_Problem description_
The reply is to be an exact repetition of the entries that follow, with each picture left out.

_Input records_
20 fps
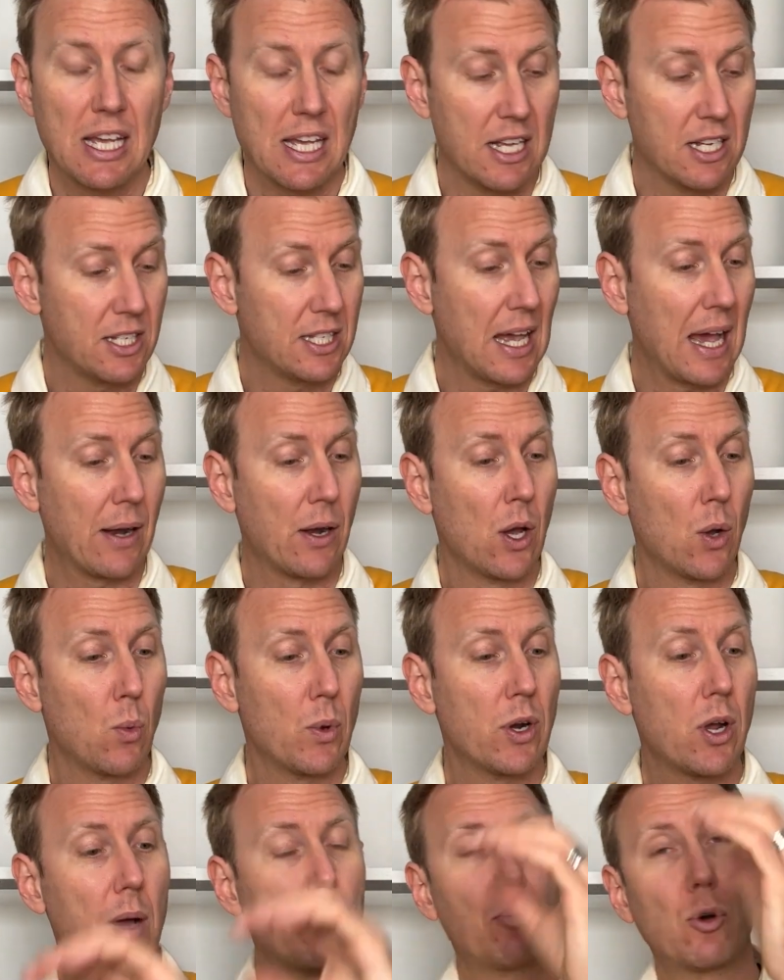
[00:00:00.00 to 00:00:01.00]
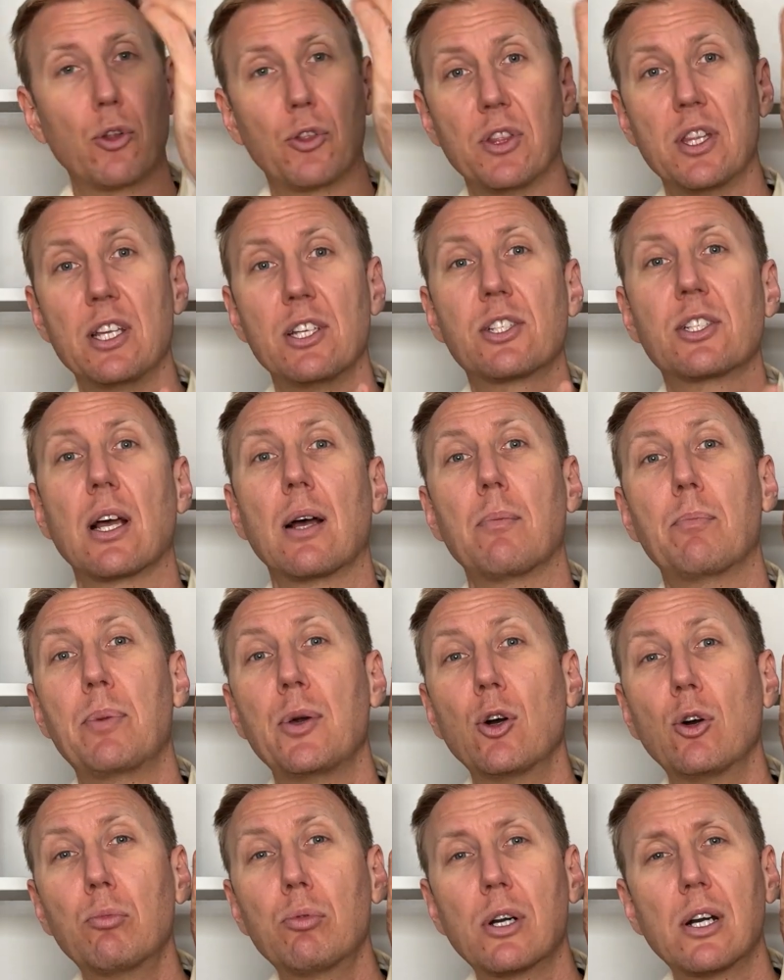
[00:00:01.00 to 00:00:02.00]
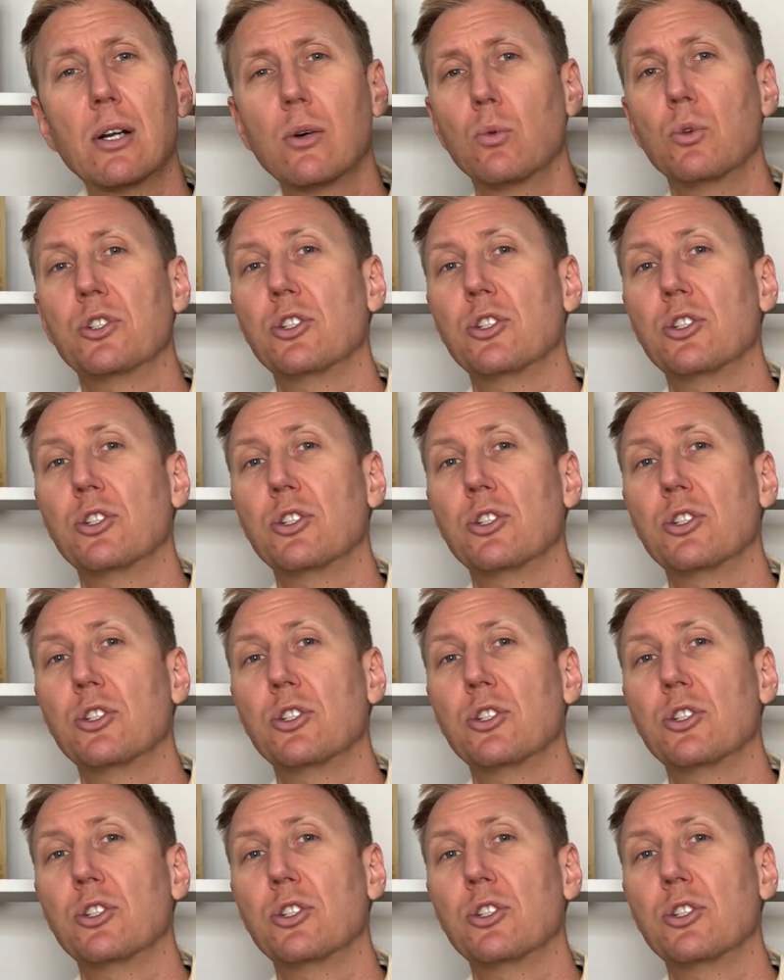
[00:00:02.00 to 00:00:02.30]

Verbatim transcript: is that when I put this Pilbara,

_Response below_
20 fps
[00:00:00.00 to 00:00:01.00]
[00:00:01.00 to 00:00:02.00]
[00:00:02.00 to 00:00:02.30]

Verbatim transcript: is that when I put this Pilbara,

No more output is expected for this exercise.